19 de julio de 2021
Eduardo del Castillo, el ministro de Gobierno de Bolivia, presentó este lunes el armamento y las municiones enviadas desde Argentina durante la gestión de Mauricio Macri y Ecuador, bajo el mandato de Lenín Moreno, en noviembre del 2019 a la administración de facto de Jeanine Áñez tras el golpe de Estado contra el entonces presidente de ese país, Evo Morales.

"Solo para la Policía Boliviana ingresó de manera irregular, sin cumplir con la normativa legal vigente, cerca de 27.000 cartuchos de perdigón de goma, 28 gases aerosol, 19 gases aerosol, 55 granadas CN, 53 granadas de gas H, 19 granadas de gas CS", detalló Del Castillo durante una conferencia de prensa.
Además, el ministro presentó una cronología de la llegada del armamento y recordó que el golpe contra Morales ocurrió el 10 de noviembre, y que un día después, hubo "masacres en la zona sur de La Paz, dejando personas fallecidas y decenas de heridos y detenidos" por la represión que hicieron las fuerzas policiales y militares contra la oposición que se oponía al golpe.
Según el funcionario, ese mismo día, el entonces embajador de Argentina, Normando Álvarez García, envió una nota a la Cancillería boliviana "solicitando la autorización para el ingreso de personal, material y equipamiento para que la Agrupación de Fuerzas Especiales "Alacrán" de la Gendarmería Nacional Argentina las usara en el Estado Plurinacional de Bolivia".

Dos días después, Áñez se autoproclama mandataria de Bolivia y el Instituto de Investigaciones Técnico Científico de la Universidad Policial (IITCUP) boliviana "autorizó la internación y el porte temporal en Bolivia de armas de fuego, municiones y materiales relacionados al personal de la Agrupación de Fuerzas Especiales "Alacrán" de Argentina", indicó el ministro. A la madrugada del día siguiente arribó el material antidisturbios a La paz en un vuelo de un avión Hércules C-130.
"Hay dos tipo de materiales que ingresaron al país ese 13 de noviembre. Uno de manera legal que fue autorizado por el IITCUP con nota previa en Cancillería, específicamente para brindar seguridad a la Embajada de Argentina, y otro armamento antidisturbios no autorizado que no cuenta con ningún registro formal ni siguió los procedimientos establecidos en la Ley 400", explicó Del Castillo. Además aclaró que el material se entregó tanto a las Fuerzas Armadas como a la Policía.
La normativa violada que mencionó el funcionario (Ley 400) es la que tiene por objeto normar, regular y controlar la fabricación, importación, exportación, internación temporal y otras actividades relacionadas con armas de fuego, municiones y explosivos entre otros, en el marco de la Seguridad y Defensa del Estado y de la Seguridad Ciudadana en Bolivia.
Durante su relato, Del Castillo indicó que el 14 de noviembre se llevó a cabo una reunión de gabinete del gobierno de Áñez, el cual fue denominado "El gabinete de la muerte", y a través del cual Roxana Lizárraga, ministra de Comunicación, "consigue el envío de material antidisturbios desde Ecuador". En tanto, se promulgó el Decreto Supremo 4078 que eximía de responsabilidad penal a las Fuerzas Armadas.

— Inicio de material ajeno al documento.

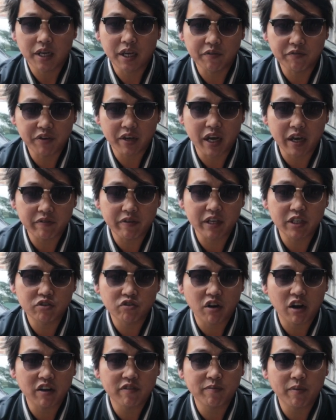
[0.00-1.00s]
If you have a
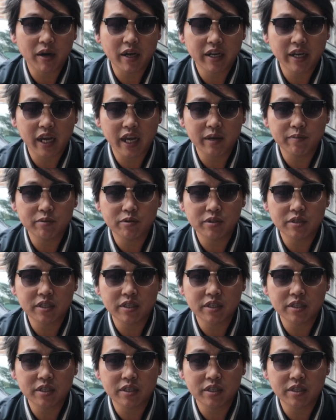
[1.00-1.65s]
drive-by cable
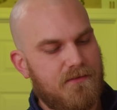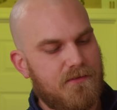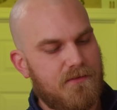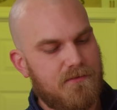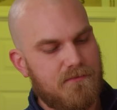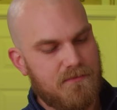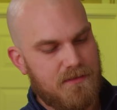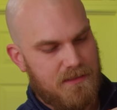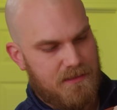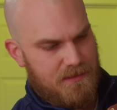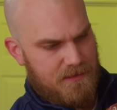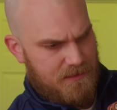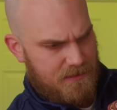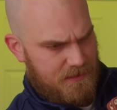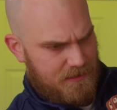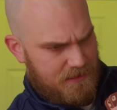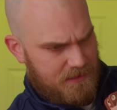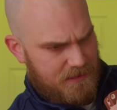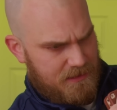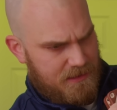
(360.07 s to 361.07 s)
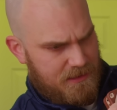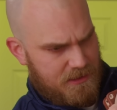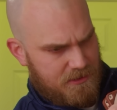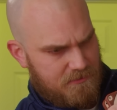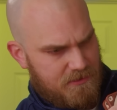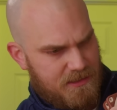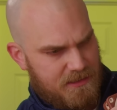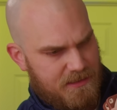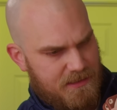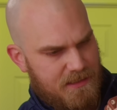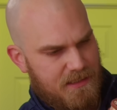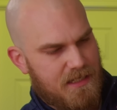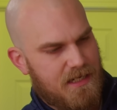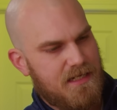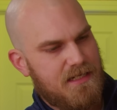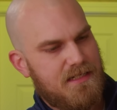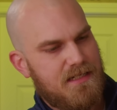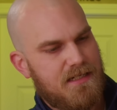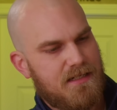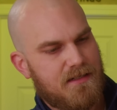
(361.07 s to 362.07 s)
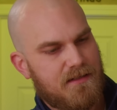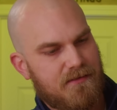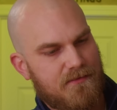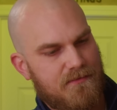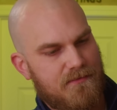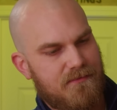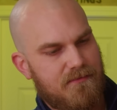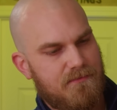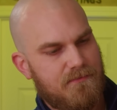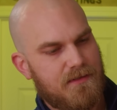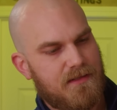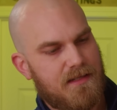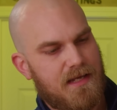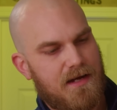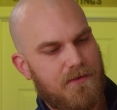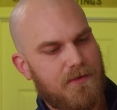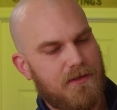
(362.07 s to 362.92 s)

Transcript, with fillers: So, interesting idea with that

Luego, el 15 de noviembre, ocurre la represión y la masacre por parte de policías y militares en la localidad de Huayllani, en el municipio de Sacaba del departamento de Cochabamba, cuando miles de campesinos caminaban en dirección a La Paz para manifestarse. Hubo 12 muertos y 125 heridos.

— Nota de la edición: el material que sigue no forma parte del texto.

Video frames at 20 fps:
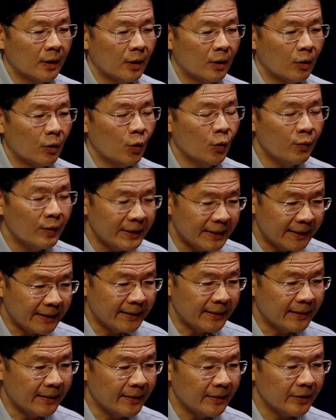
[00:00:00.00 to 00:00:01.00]
over the
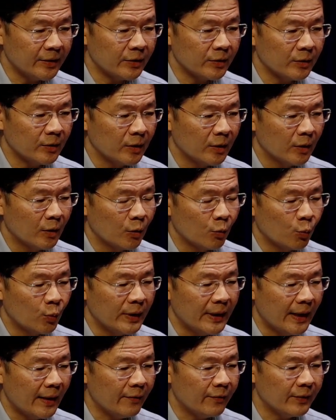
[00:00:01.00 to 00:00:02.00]
years, we
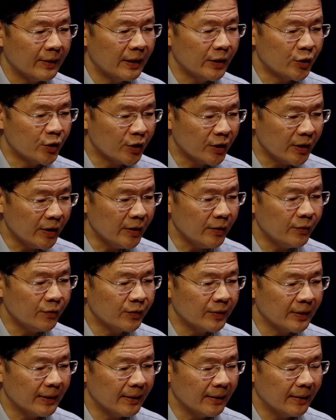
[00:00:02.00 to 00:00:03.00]
have achieved
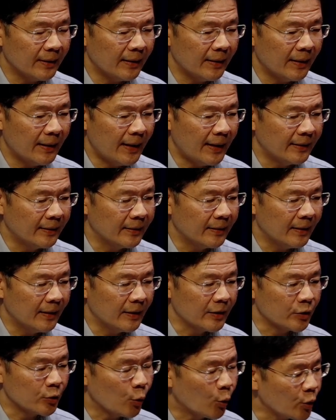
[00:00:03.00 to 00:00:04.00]
a
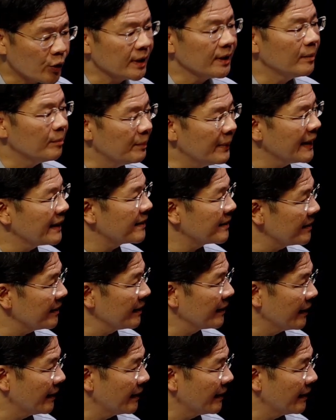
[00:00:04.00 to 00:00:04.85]
social mixing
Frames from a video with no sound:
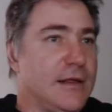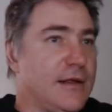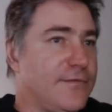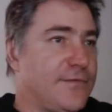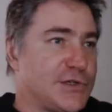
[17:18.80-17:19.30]

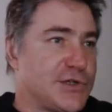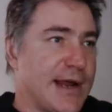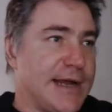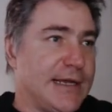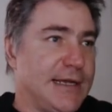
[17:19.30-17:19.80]
for
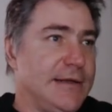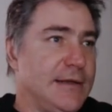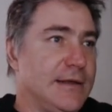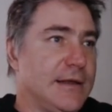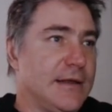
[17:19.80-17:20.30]
training,
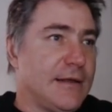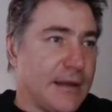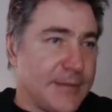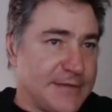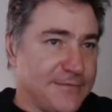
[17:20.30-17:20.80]

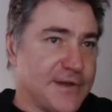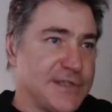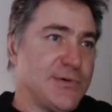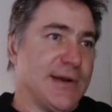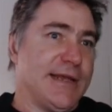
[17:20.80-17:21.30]
the
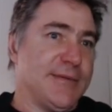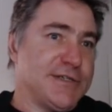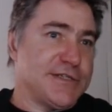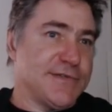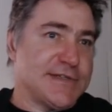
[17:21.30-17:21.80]
first 20
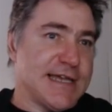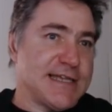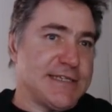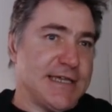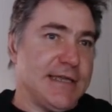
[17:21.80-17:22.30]
images for
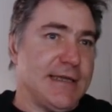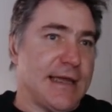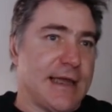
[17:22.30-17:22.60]
testing,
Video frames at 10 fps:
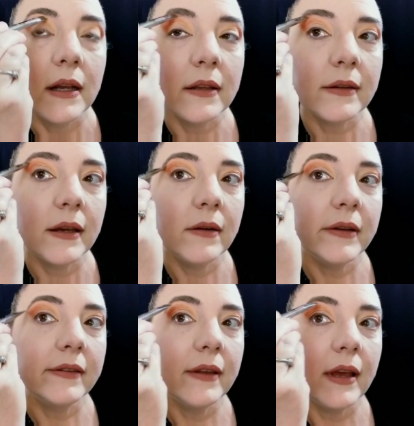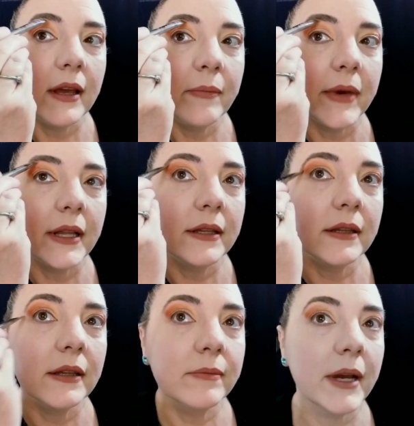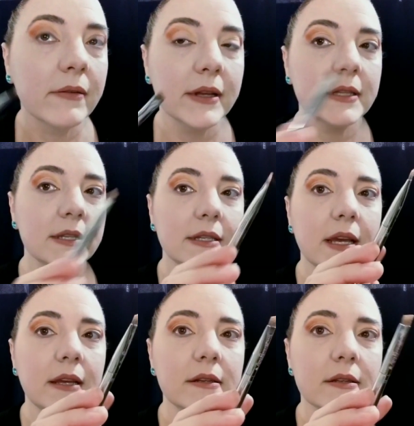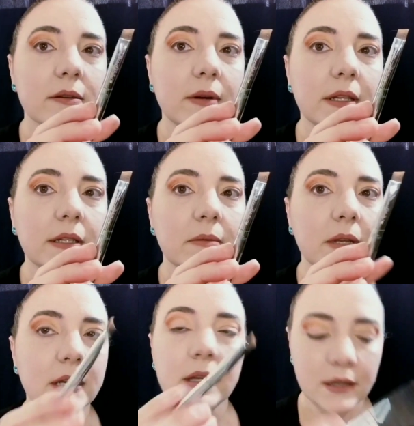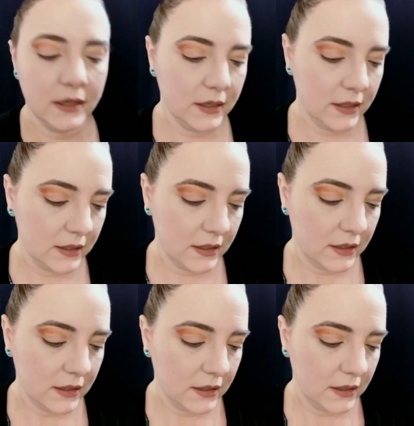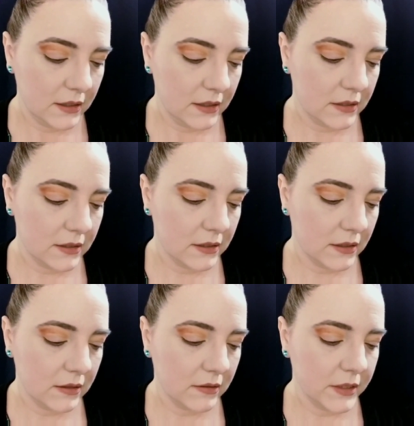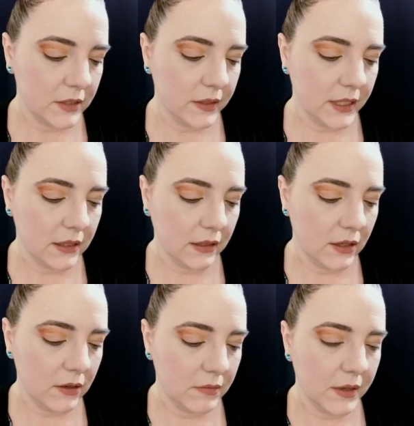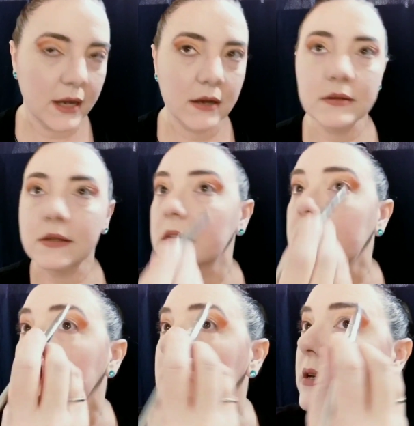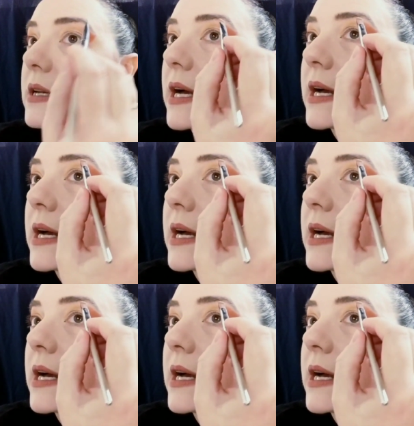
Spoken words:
As I always say, my real estate is quite limited. So between the low brows and the hooded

Días después, Áñez gestiona que otra aeronave boliviana "transportara desde Ecuador proyectiles y granadas antidisturbios". Recién el 19 de noviembre ocurre una nueva masacre en la ciudad de El Alto, cuando un violento operativo policial y militar contra manifestantes acabó con la vida de alrededor de 10 personas.
El ministro también denunció que existió "un plan continental para reprimir al pueblo boliviano" a través del pedido de apoyo de material bélico a la Argentina y a Ecuador que podía anticiparse desde el 24 de julio del 2019 cuando el Gobierno del expresidente estadounidense Donald Trump mencionó "un supuesto fraude electoral sin prueba alguna".
Recién a partir del 20 de octubre del 2019 cuando Bolivia celebró los comicios, en los que Morales resultó reelecto, comenzaron las acciones políticas y movilizaciones por un supuesto fraude electoral lo que terminó con el golpe de Estado el 10 de noviembre. "Esto le demostró a la comunidad internacional y al pueblo boliviano que ya se tenía un manual para un presunto golpe de Estado en nuestro país", cerró.